== Requirement ==
Each entry below must come back exactly as written, without its pictures.

Items listed in a dataset:
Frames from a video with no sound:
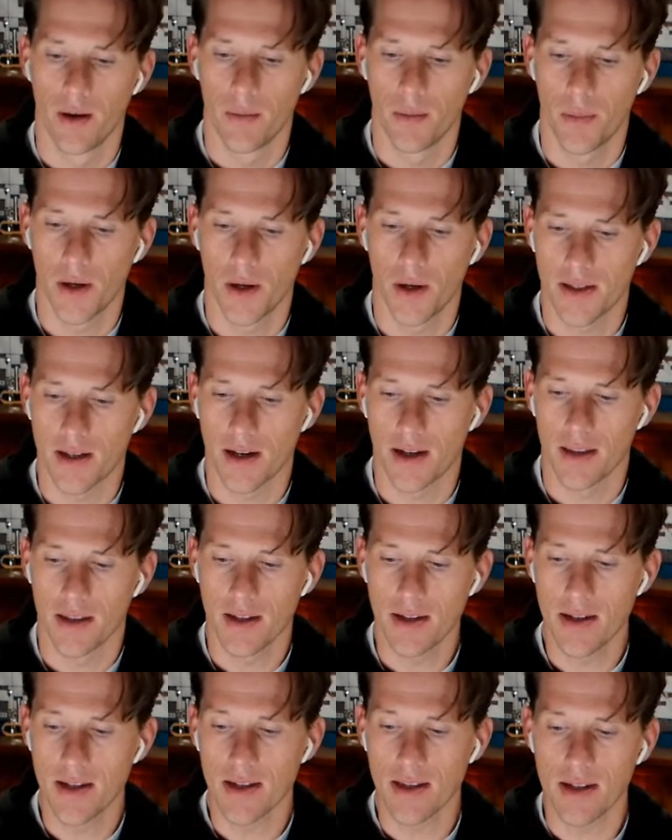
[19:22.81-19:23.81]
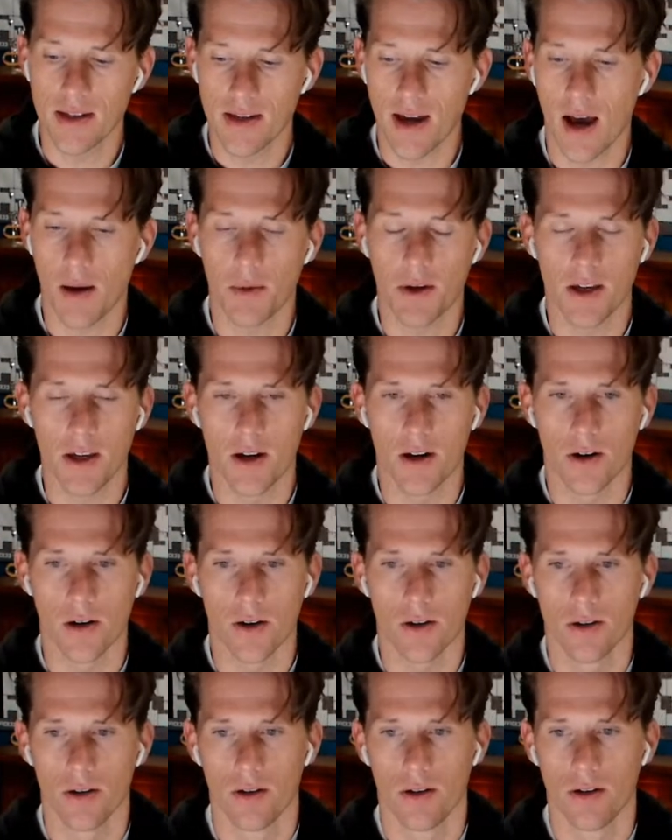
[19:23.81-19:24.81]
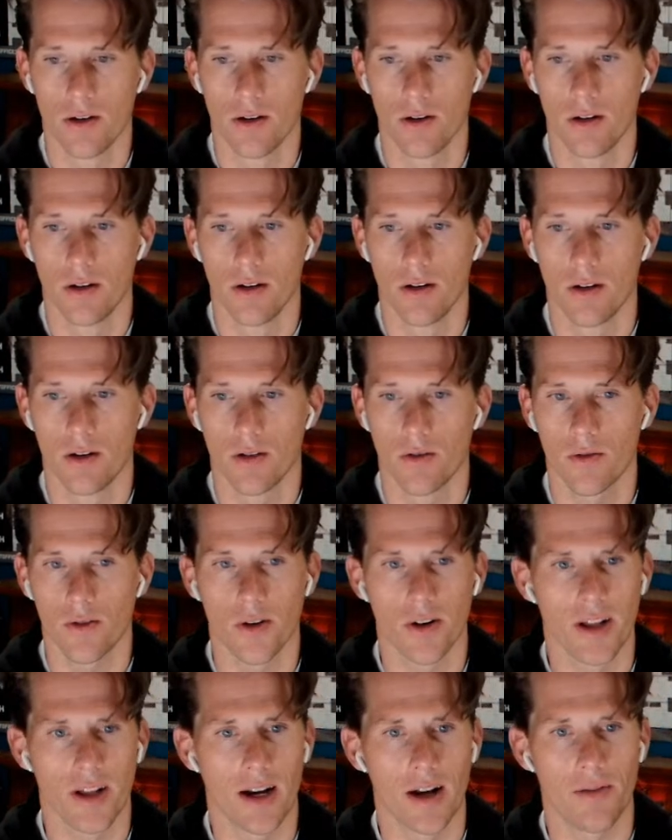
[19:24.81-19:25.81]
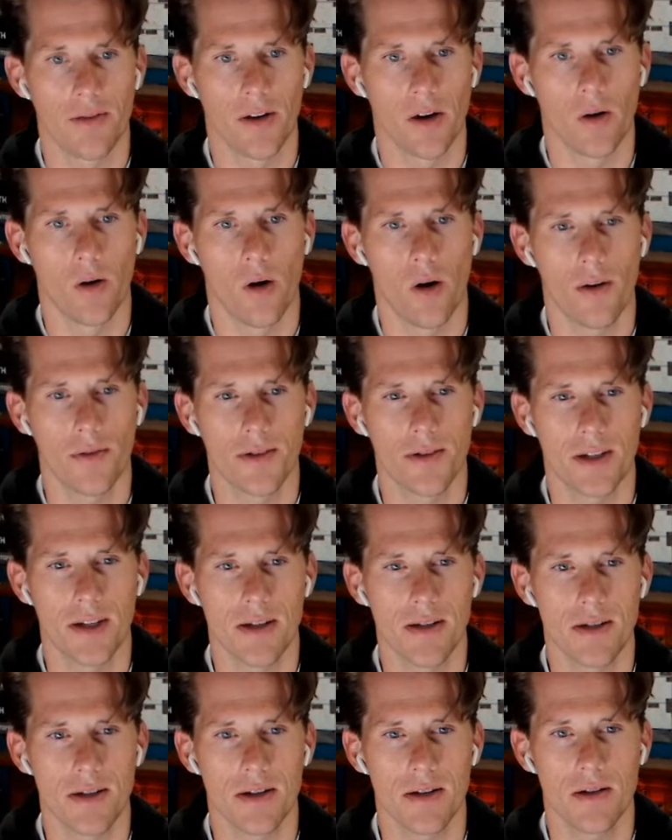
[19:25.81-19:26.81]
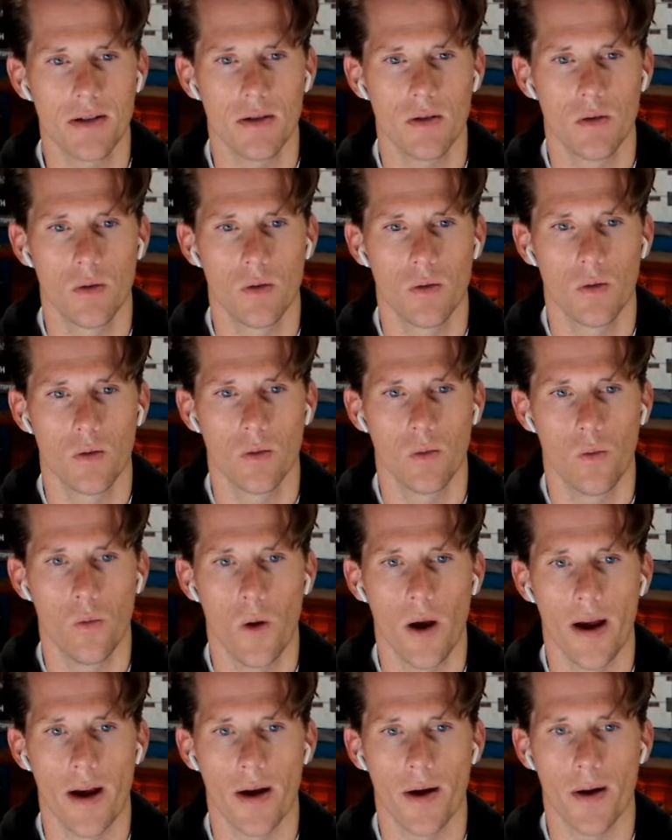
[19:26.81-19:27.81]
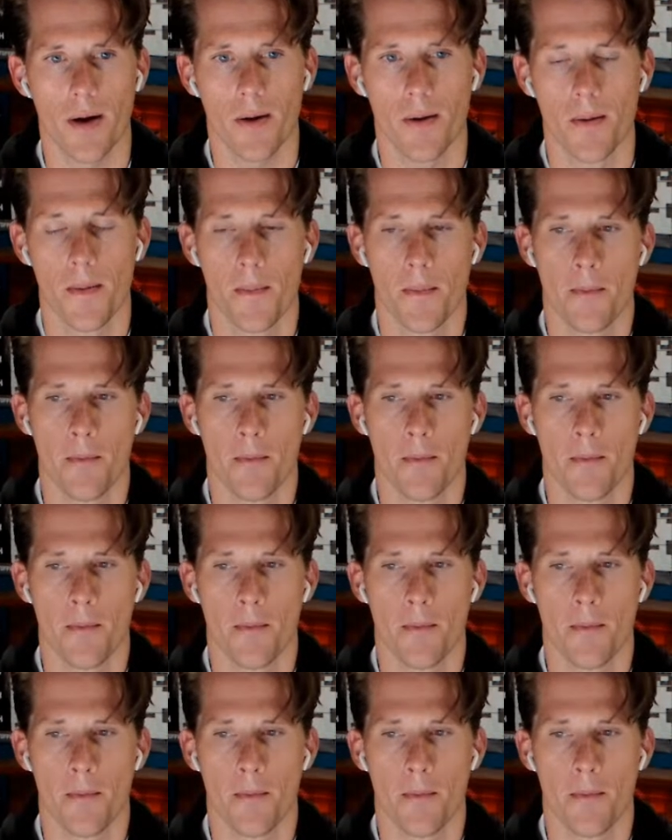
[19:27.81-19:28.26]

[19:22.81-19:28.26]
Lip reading: But this is the time of year for an NFL offseason where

== Output for this exercise ==
Frames from a video with no sound:
[19:22.81-19:23.81]
[19:23.81-19:24.81]
[19:24.81-19:25.81]
[19:25.81-19:26.81]
[19:26.81-19:27.81]
[19:27.81-19:28.26]

[19:22.81-19:28.26]
Lip reading: But this is the time of year for an NFL offseason where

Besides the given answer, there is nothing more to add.